# reading plans



## Wensdy (Jul 18, 2006)

I have trouble reading plans for projects. have you all taken classes in plans reading?
any tips for figuring our total sq. footage for drywall hanging looking at plans?

thanks.


----------



## drywalldave (Aug 30, 2006)

I got a print reader called Scale Master to help figure plans. it looks like a pen with a wheel on the end of it. you set it to the scale of the print run it along the walls that need drywall and it will give you the linear feet of drywall. multiply that by 4 to find out the sq feet of drywall needed for walls in a house with 8 foot ceilings. multiply the linear feet by 4.5 to find out the sq feet of 9 foot ceilings. you can place a ruler on the print to find out how many ceiling board runs you need and just wheel the scale master across the room accordingly. you still need to pay attention to what you are doing and double check your self. it will give you a good take off to bid a job, but just remember that you still need to measure for board when the job is ready and adjust your bid accordingly.


----------



## maj (Mar 13, 2006)

I don't drywall full time, but have done enough to know how to figure what I need off the prints. I usually just figure how many will be needed per room. For example: 12' x 12' room will need 3-5/8" for the ceiling and 8-1/2" for the walls. Of course that is an easy example but you get the idea. These are 48"x144" (4x12) for 8' walls, or 54"x144" (4'6" x 12') for 9' walls.


----------



## theworx (Dec 20, 2005)

Go out and buy yourself an architect scale (it's one of those goofy three sided rulers) I'm sure you've seen before. You can buy one at any office supply store for about $5.00. On every edge they have a different scale (which means if the drawing you are looking at is 1/4" = 1' then you use the 1/4 side of the ruler). Put the proper side of the ruler down on the drawing and it will tell you the length of your walls. Then all you have to do is multiply the height of the wall (which you'll find on the drawing) by the length of the wall (which your fancy new ruler will give you) and bingo. Add up all walls and ceilings for the project and you'll have your material required.
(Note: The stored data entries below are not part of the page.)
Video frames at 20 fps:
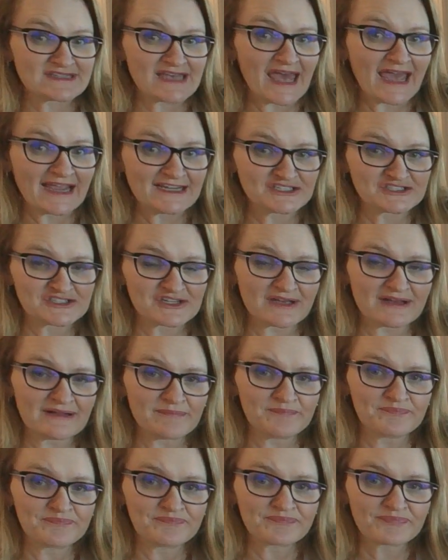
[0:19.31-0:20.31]
Asia.
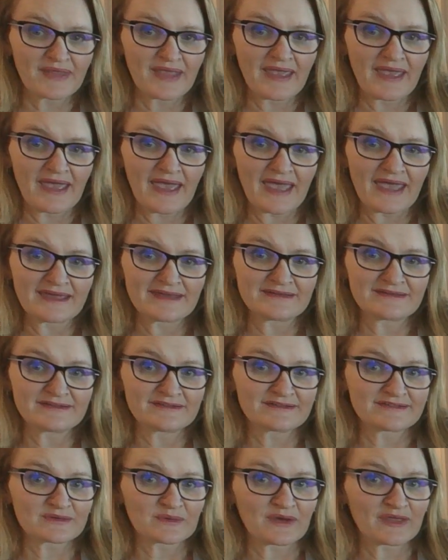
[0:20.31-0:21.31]

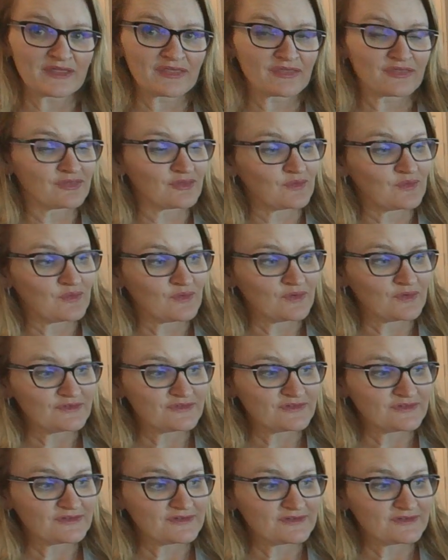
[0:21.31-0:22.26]
And so I thought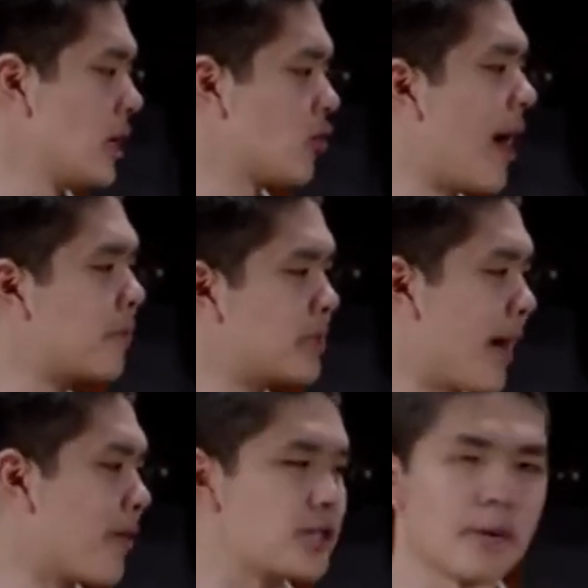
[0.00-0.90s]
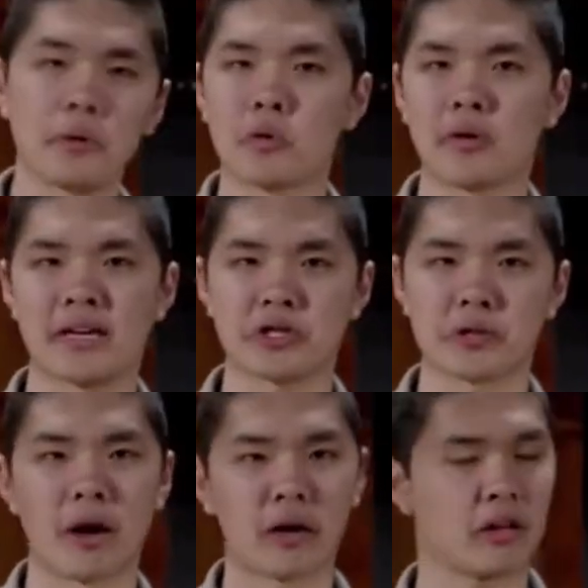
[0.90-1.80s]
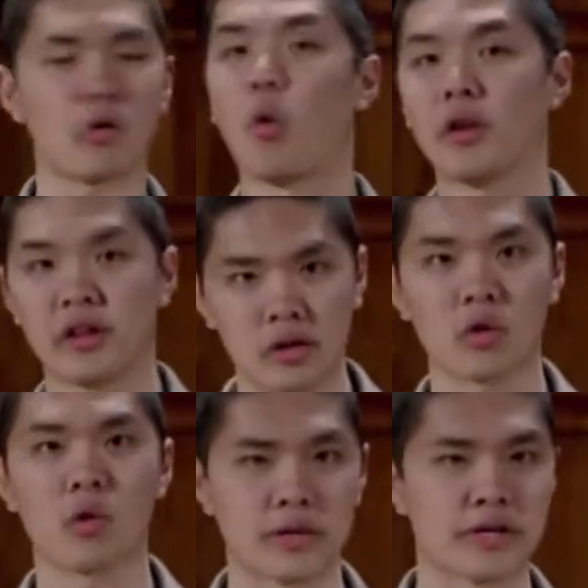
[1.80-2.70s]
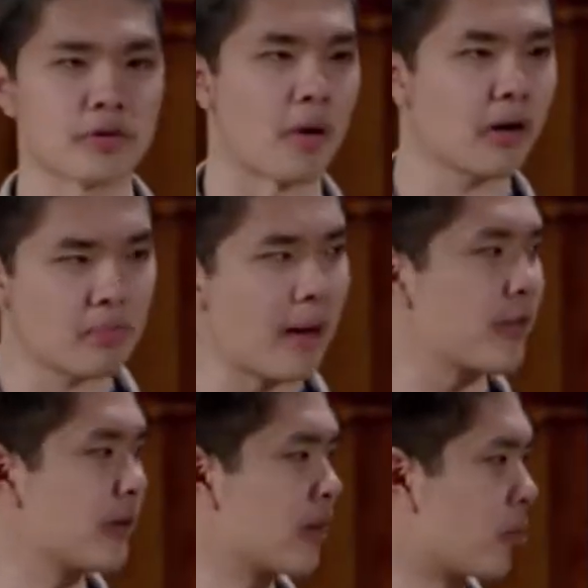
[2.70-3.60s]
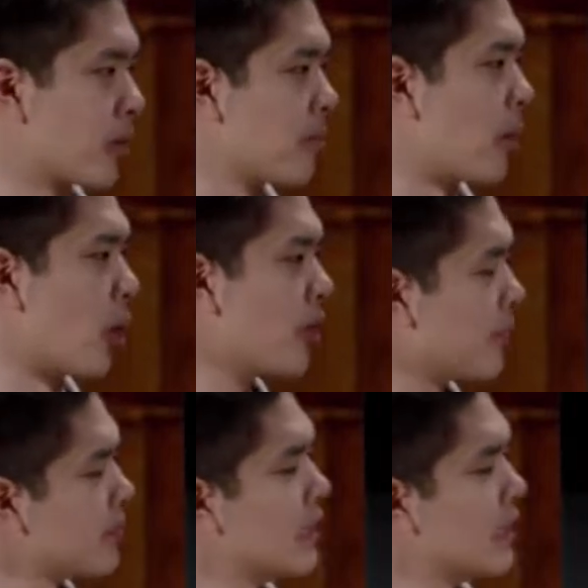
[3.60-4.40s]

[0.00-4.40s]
wrapped in either double quotation marks or single quotation marks, Python supports both,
Drywall costs the same per square foot no matter how long the sheets are (at least where I'm from). An 8' sheet is the same price per square foot as a 12' sheet. So as far as pricing a job, that's easy. Your square foot price for drywall is consistant (no matter the lengths of the board).

When it get's a little more difficult is when you land a job and have to figure the lengths of sheets you desire for each room. Will take a bit of time but figure it out per room, use longer sheets to eliminate joints (especially if you are taping as well). And as Maj stated they do sell wider drywall as well for higher walls (really helps eliminate joints).

Finally, for rooms with vaulted or cathedral ceilings you'll have to resort back to your high school math to figure out the area of the triangles involved (although I usually just take the total height of the room by the length and call it good). Most of the pieces of drywall you cut off will end up being waste anyway...

I hope this helps you!!!


----------